■ GOAL OF THE EXERCISE:
Return, exactly as written, the lines of the material from its top through the line with "[0:47.43-0:47.93]", keeping pictures out.

■ GIVEN DATA:
>>

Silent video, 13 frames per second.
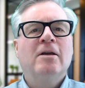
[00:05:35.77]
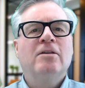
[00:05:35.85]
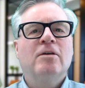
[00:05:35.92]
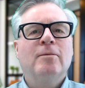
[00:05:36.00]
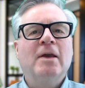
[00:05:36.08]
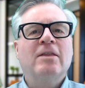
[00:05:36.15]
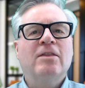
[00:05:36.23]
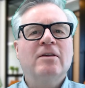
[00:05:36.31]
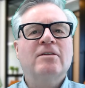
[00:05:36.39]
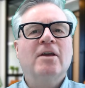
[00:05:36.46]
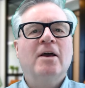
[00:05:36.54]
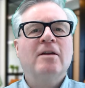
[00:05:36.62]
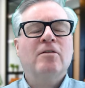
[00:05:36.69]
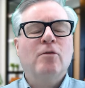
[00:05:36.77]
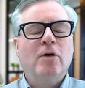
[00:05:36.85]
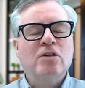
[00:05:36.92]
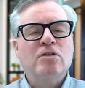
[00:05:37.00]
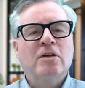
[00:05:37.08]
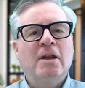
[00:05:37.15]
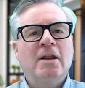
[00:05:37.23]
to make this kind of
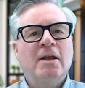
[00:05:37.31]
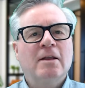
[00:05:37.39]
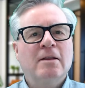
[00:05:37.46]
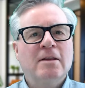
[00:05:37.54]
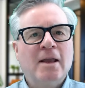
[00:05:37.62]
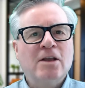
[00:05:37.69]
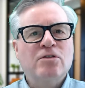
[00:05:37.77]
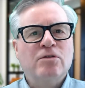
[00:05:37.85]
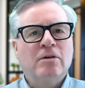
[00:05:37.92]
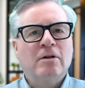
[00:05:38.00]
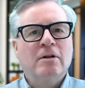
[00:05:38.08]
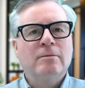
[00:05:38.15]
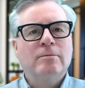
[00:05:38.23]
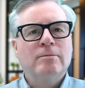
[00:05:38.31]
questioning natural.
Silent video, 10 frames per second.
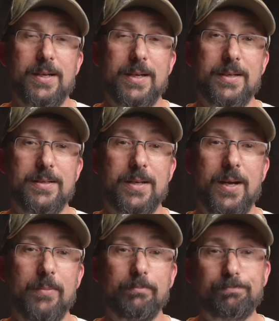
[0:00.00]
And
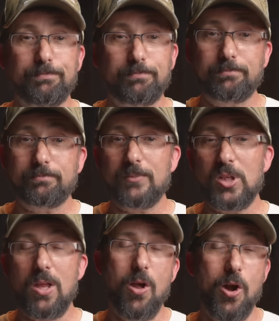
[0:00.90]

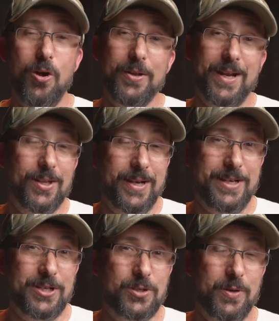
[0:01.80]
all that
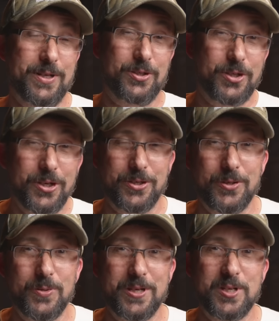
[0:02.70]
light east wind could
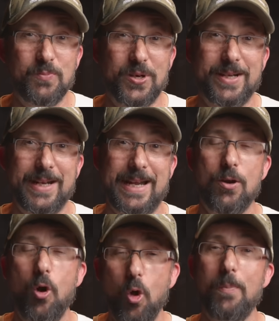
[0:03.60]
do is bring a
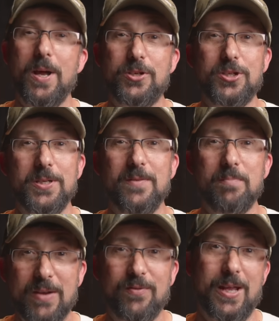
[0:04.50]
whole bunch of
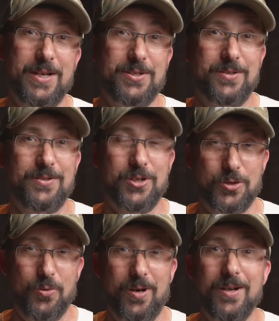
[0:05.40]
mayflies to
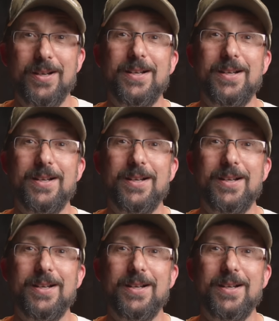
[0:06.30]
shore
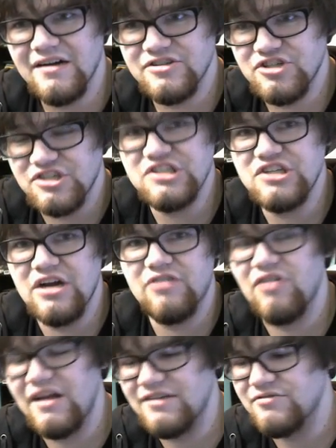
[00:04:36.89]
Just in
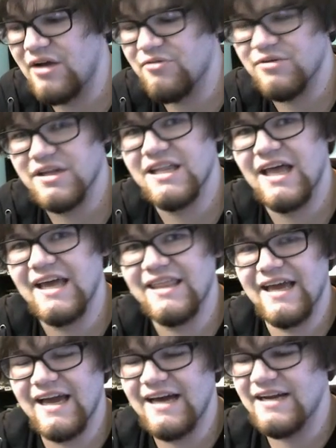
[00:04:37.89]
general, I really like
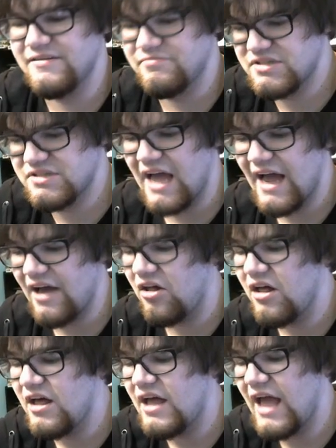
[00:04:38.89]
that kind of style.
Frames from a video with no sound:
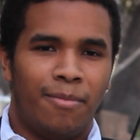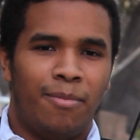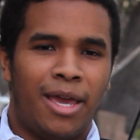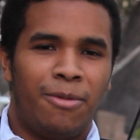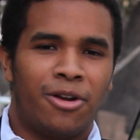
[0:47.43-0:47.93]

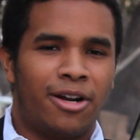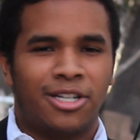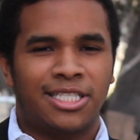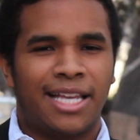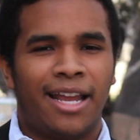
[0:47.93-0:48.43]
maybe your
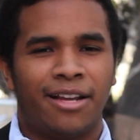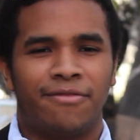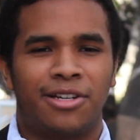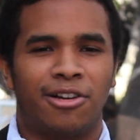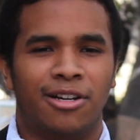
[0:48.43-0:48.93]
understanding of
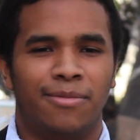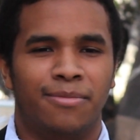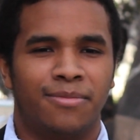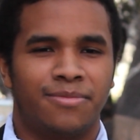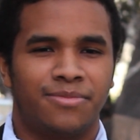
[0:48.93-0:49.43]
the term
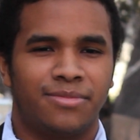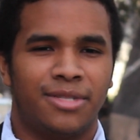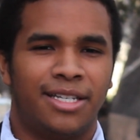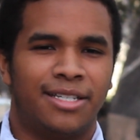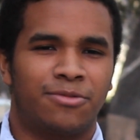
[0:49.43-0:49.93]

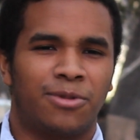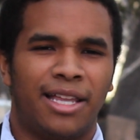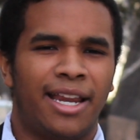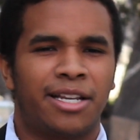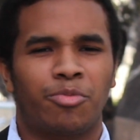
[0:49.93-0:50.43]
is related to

<<

■ REPLY TO THE EXERCISE:
Silent video, 13 frames per second.
[00:05:35.77]
[00:05:35.85]
[00:05:35.92]
[00:05:36.00]
[00:05:36.08]
[00:05:36.15]
[00:05:36.23]
[00:05:36.31]
[00:05:36.39]
[00:05:36.46]
[00:05:36.54]
[00:05:36.62]
[00:05:36.69]
[00:05:36.77]
[00:05:36.85]
[00:05:36.92]
[00:05:37.00]
[00:05:37.08]
[00:05:37.15]
[00:05:37.23]
to make this kind of
[00:05:37.31]
[00:05:37.39]
[00:05:37.46]
[00:05:37.54]
[00:05:37.62]
[00:05:37.69]
[00:05:37.77]
[00:05:37.85]
[00:05:37.92]
[00:05:38.00]
[00:05:38.08]
[00:05:38.15]
[00:05:38.23]
[00:05:38.31]
questioning natural.
Silent video, 10 frames per second.
[0:00.00]
And
[0:00.90]

[0:01.80]
all that
[0:02.70]
light east wind could
[0:03.60]
do is bring a
[0:04.50]
whole bunch of
[0:05.40]
mayflies to
[0:06.30]
shore
[00:04:36.89]
Just in
[00:04:37.89]
general, I really like
[00:04:38.89]
that kind of style.
Frames from a video with no sound:
[0:47.43-0:47.93]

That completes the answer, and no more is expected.